Why don't we stop trying to save the high street and turn it into something different such as low-cost housing with community facilities? People on low incomes like malls and chains – the staff don't patronise them. It's only the middle classes who care about high streets. If we want to save them, we've got to shop there – and most of us can't be bothered.

Long school holidays spell trouble

Hazel Blears made a bit of a fool of herself last week by asking why rioting kids weren't at school. Clearly, Planet Blears operates to a special calendar. But why doesn't Michael Gove tear himself away from the television studios and order English schools to start the autumn term early?

Any money spent recompensing teachers for losing part of their holiday would be worth it compared with the cost of any future extra policing. The long summer holiday – especially when the weather is rubbish – is an anachronism. Schools should be open year-round, and offer compulsory summer activities that teach kids practical skills.
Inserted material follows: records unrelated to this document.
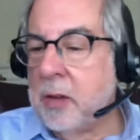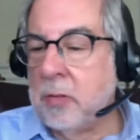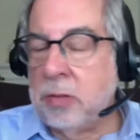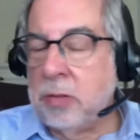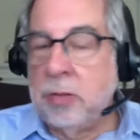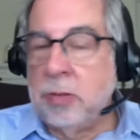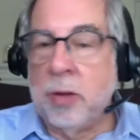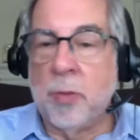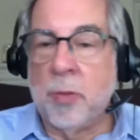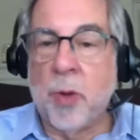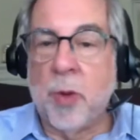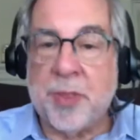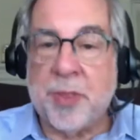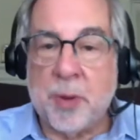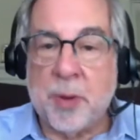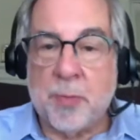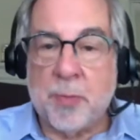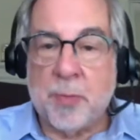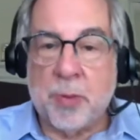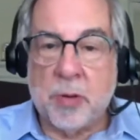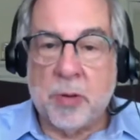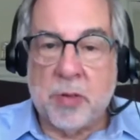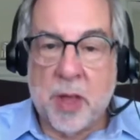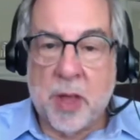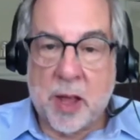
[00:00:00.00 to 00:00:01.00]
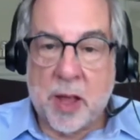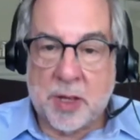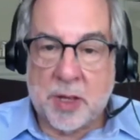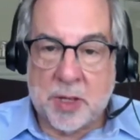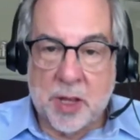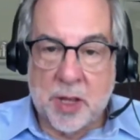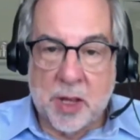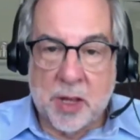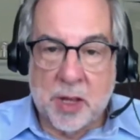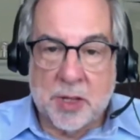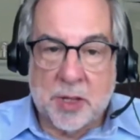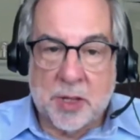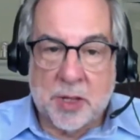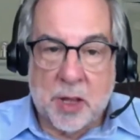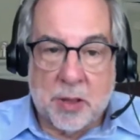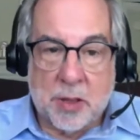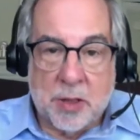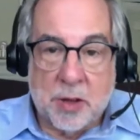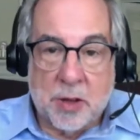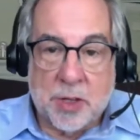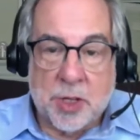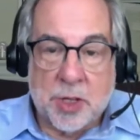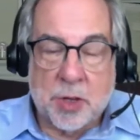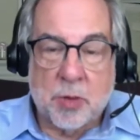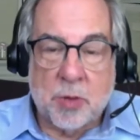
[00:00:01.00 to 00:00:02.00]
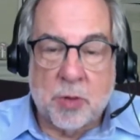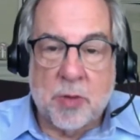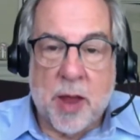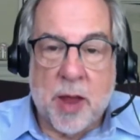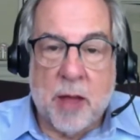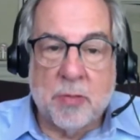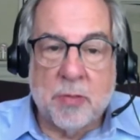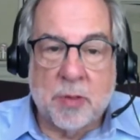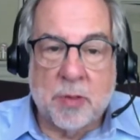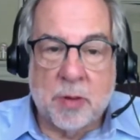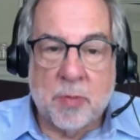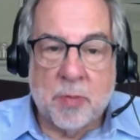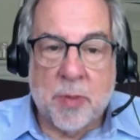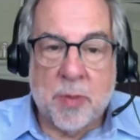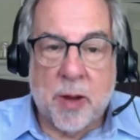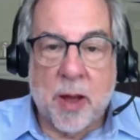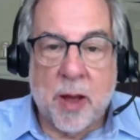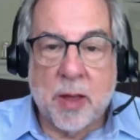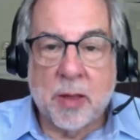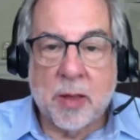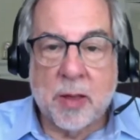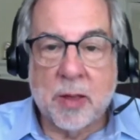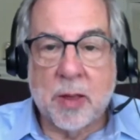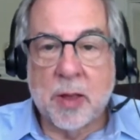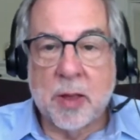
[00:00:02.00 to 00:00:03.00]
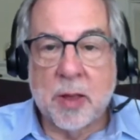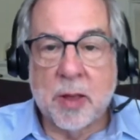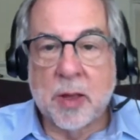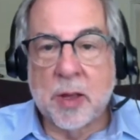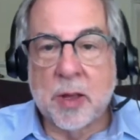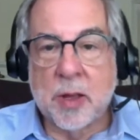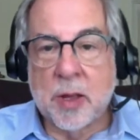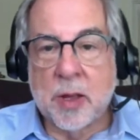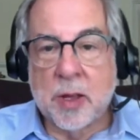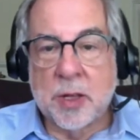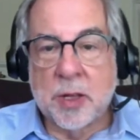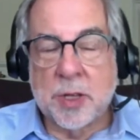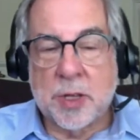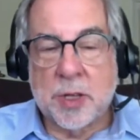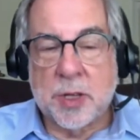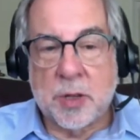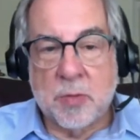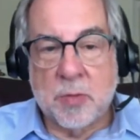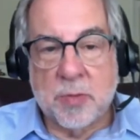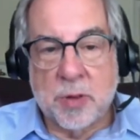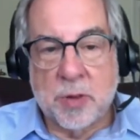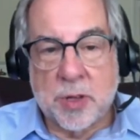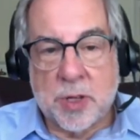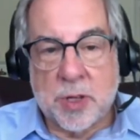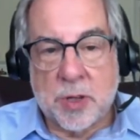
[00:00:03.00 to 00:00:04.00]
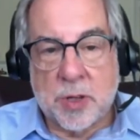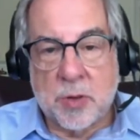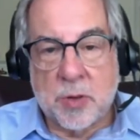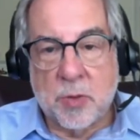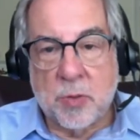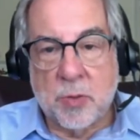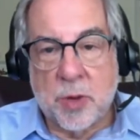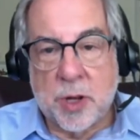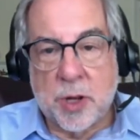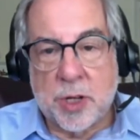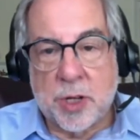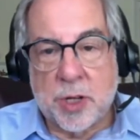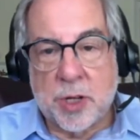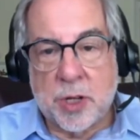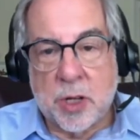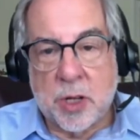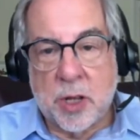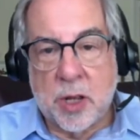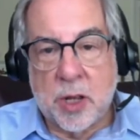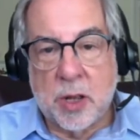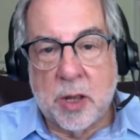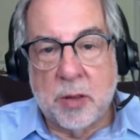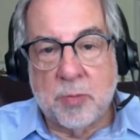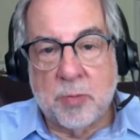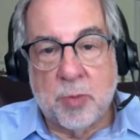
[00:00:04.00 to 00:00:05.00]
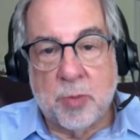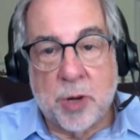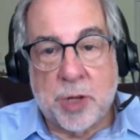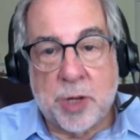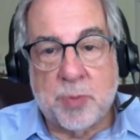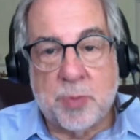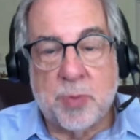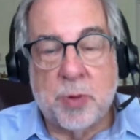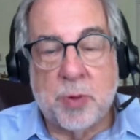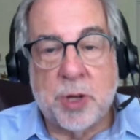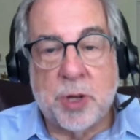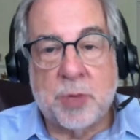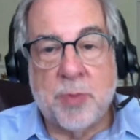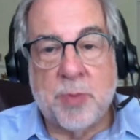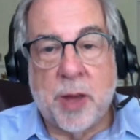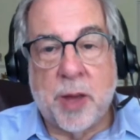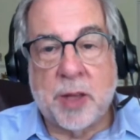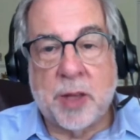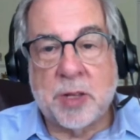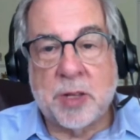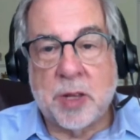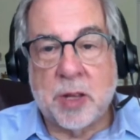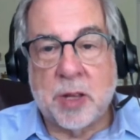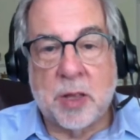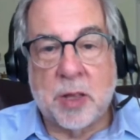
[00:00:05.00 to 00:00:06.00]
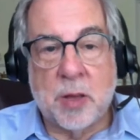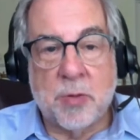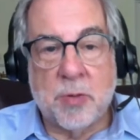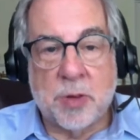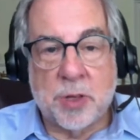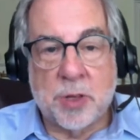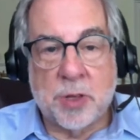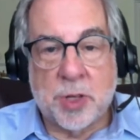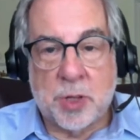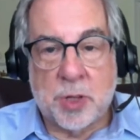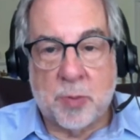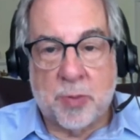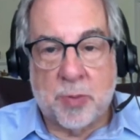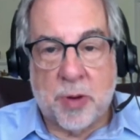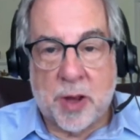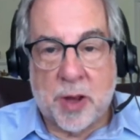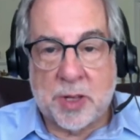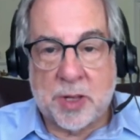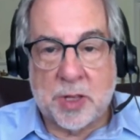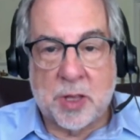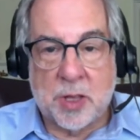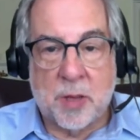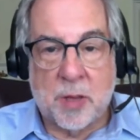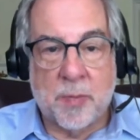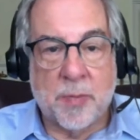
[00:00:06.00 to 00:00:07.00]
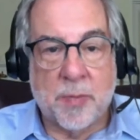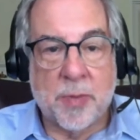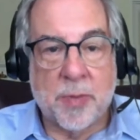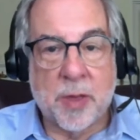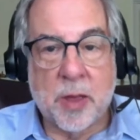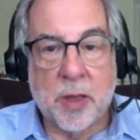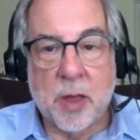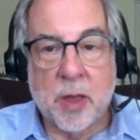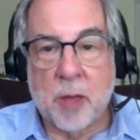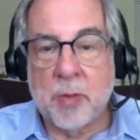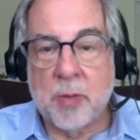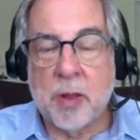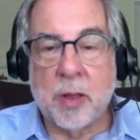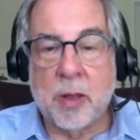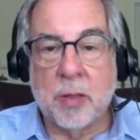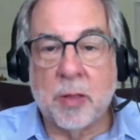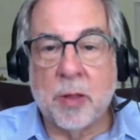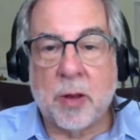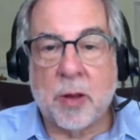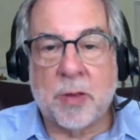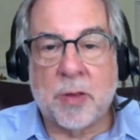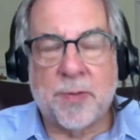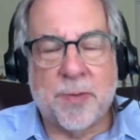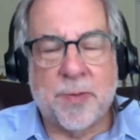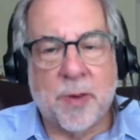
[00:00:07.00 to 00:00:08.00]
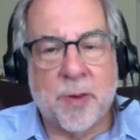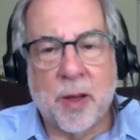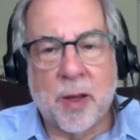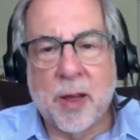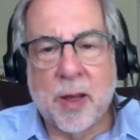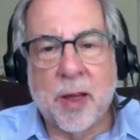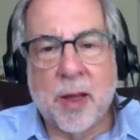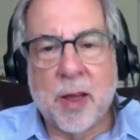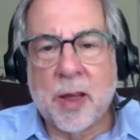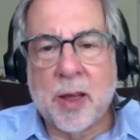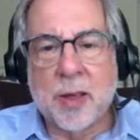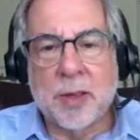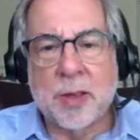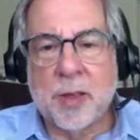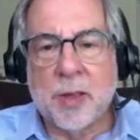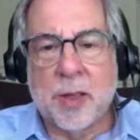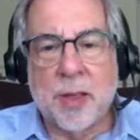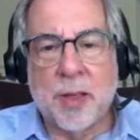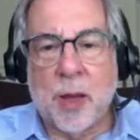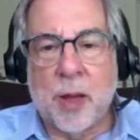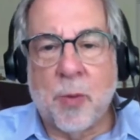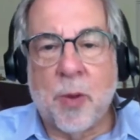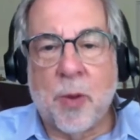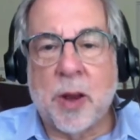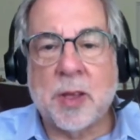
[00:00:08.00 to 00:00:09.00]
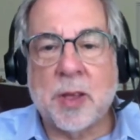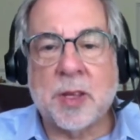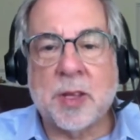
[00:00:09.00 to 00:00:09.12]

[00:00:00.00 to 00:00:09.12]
what they're protesting is that they're surrounded by symbols which basically suppress them. I mean, look, what does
I know teachers will complain – but modern schools need to assume a far more proactive role in shaping their pupils' lives.

Wrong sermon, Archbishop

Once again, the Archbishop of Canterbury gets it wrong in his response to the riots. Dr Rowan Williams says it's essential that the Government build strong communities, but people make communities, not government initiatives.

Between the wars, strong communities were often in the poorest areas, where people looked after each other without state aid. Years of Labour directives have left many people infantilised. They can tick boxes but can't see how to do things for themselves.

David Cameron needs to junk red tape, remove restrictions and health and safety garbage to make it easier for local people to start youth clubs and run activities for all ages. He should stop the sale of council property to developers and hand it to residents instead, for community projects funded by the Lottery.